The RSPCA is probing the deaths of five badgers in Gloucestershire amid concerns they were killed illegally.

A distressed member of the public discovered the badgers’ remains in Elmstone Hardwicke, near Cheltenham last week.

The carcasses, some of which were badly decomposing, were of both adult and juvenile badgers. X-rays revealed the animals had not been shot, but the cause of death is unknown.

RSPCA animal welfare officer Steve Davies said the grim discovery was a “real concern”, and he reminded the public that badgers are a protected species and it was illegal to kill or injure them, except under licence.

“This discovery is of real concern to us and it is important to remind the general public that badgers are a protected species,” said Mr Davies. 
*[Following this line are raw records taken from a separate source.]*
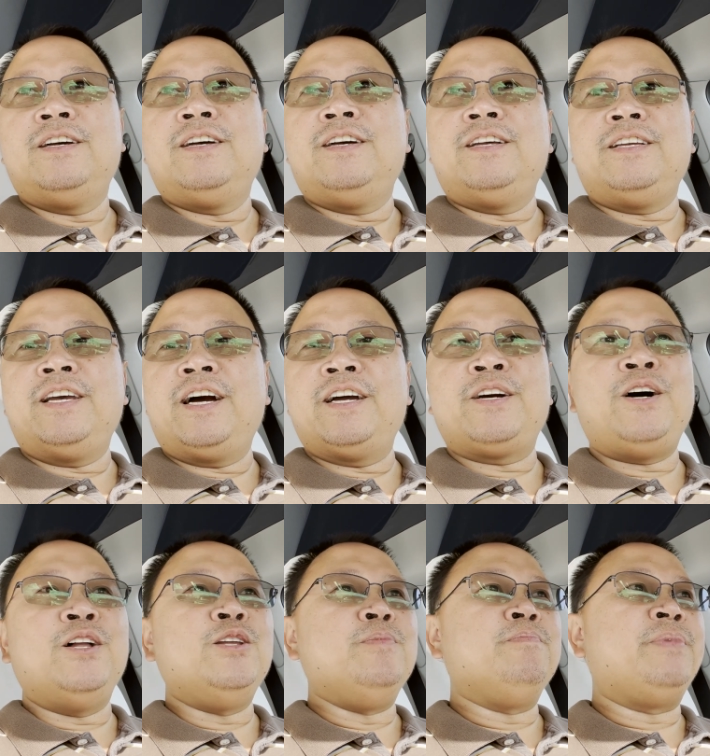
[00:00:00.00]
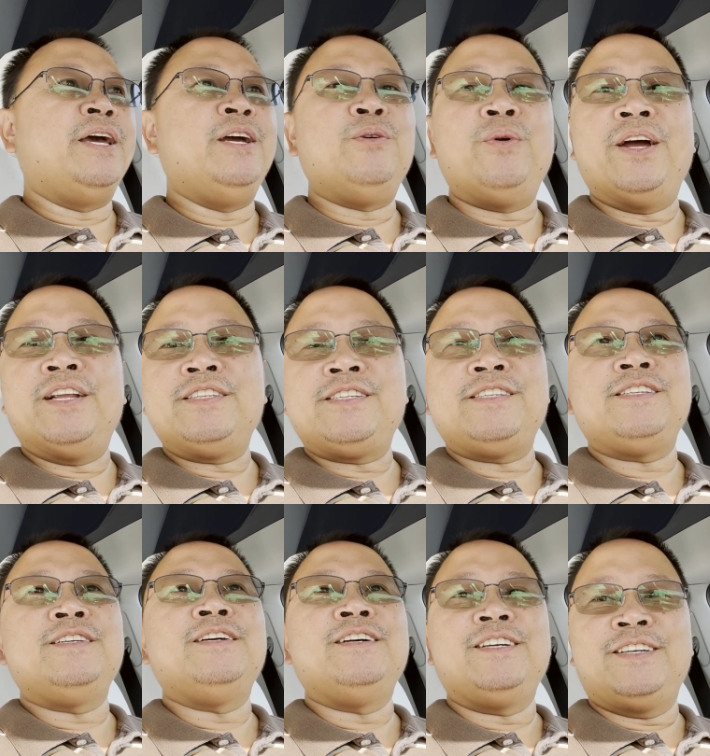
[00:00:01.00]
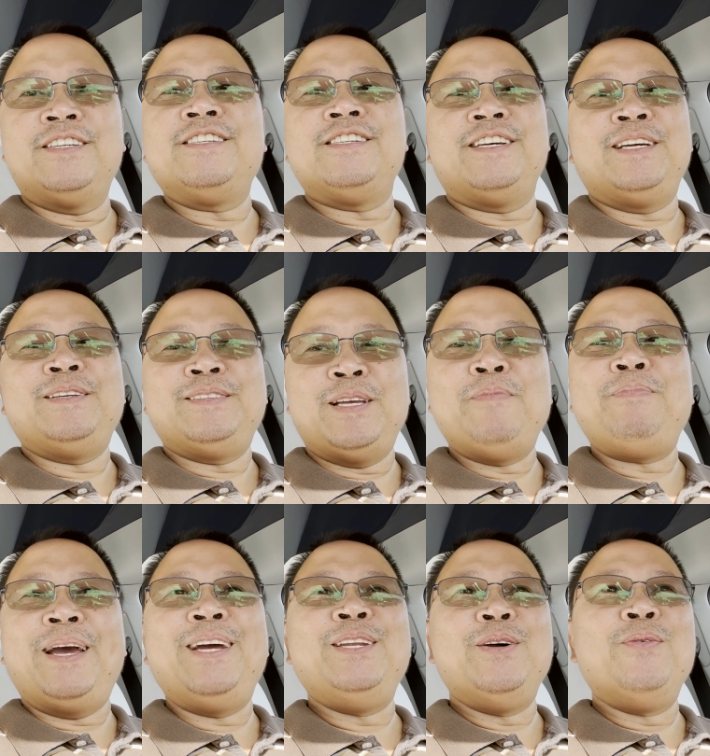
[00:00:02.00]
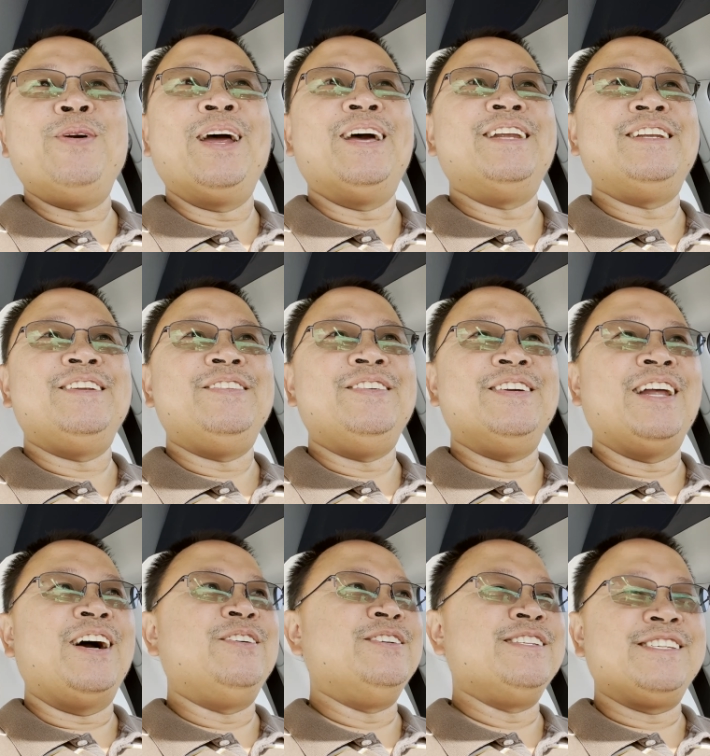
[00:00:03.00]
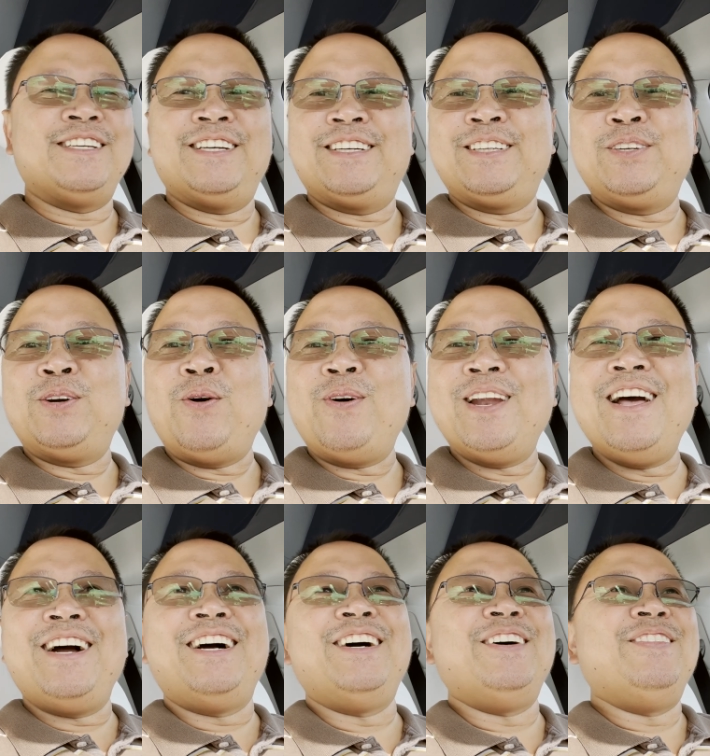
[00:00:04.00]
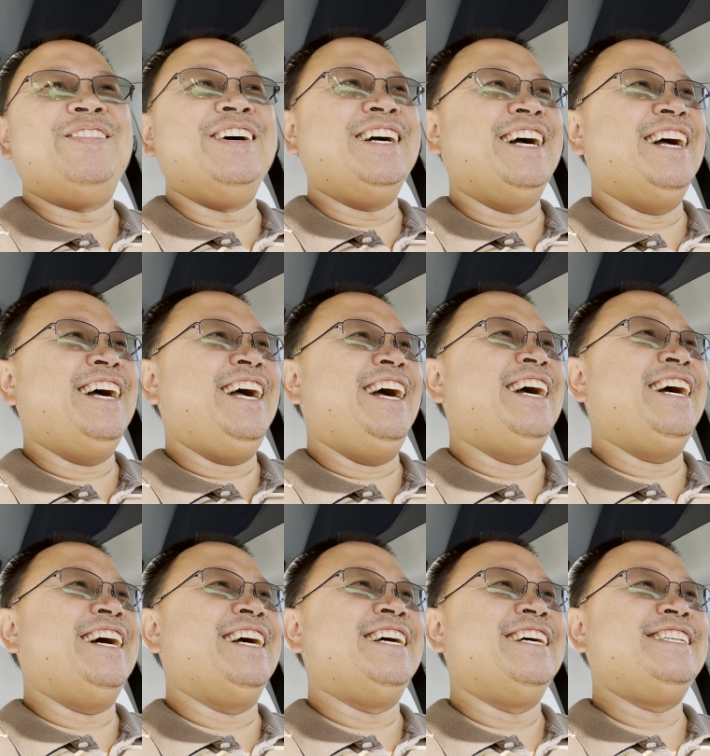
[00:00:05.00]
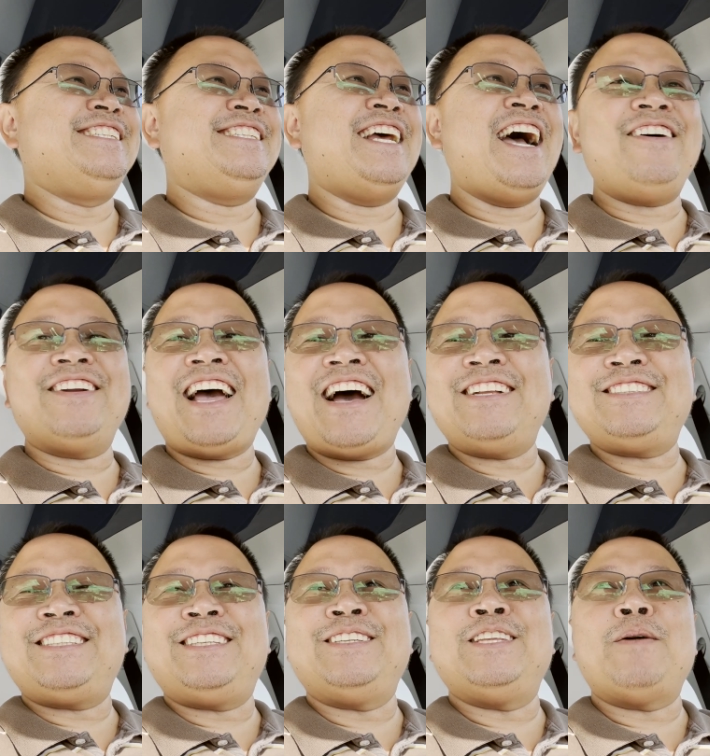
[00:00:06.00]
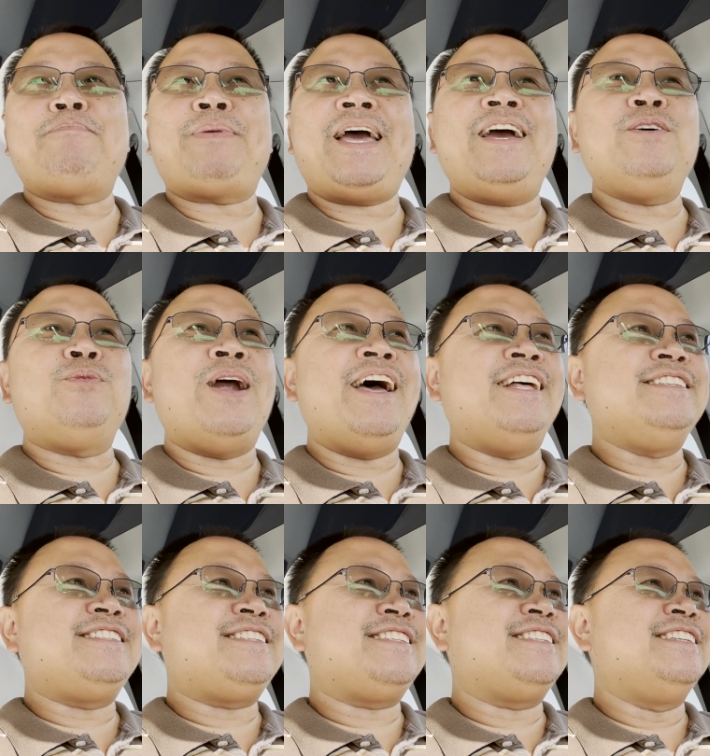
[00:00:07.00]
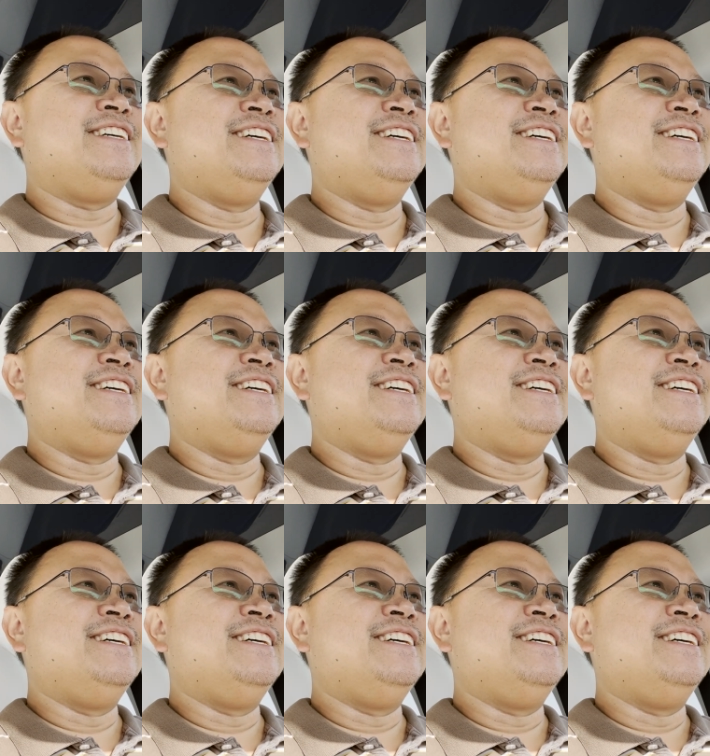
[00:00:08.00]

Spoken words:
yeah, I call them pay rents because they paid the rent when I was growing up. Shout out to the pay rents.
“It would appear that the badgers were killed illegally and therefore I am urging anyone with information about this incident to please get in touch with me.”

RSPCA senior wildlife scientist Colin Booty said the ongoing controversy regarding badgers and bovine TB and the government’s proposed cull could have confused some people. 

But he added: “The science is very clear that localised killing of badgers increases the risk of disease spread. 

“So if, as seems likely, these badgers have been killed illegally it could add to the disease risk faced by farmers.”

Under the Protection of Badgers Act 1992 it is an offence to kill, injure, cruelly ill-treat, dig for, damage or destroy a badger sett or cause a dog to enter a badger sett. Anyone found guilty could face a prison sentence of up to six months or be fined up to £5,000.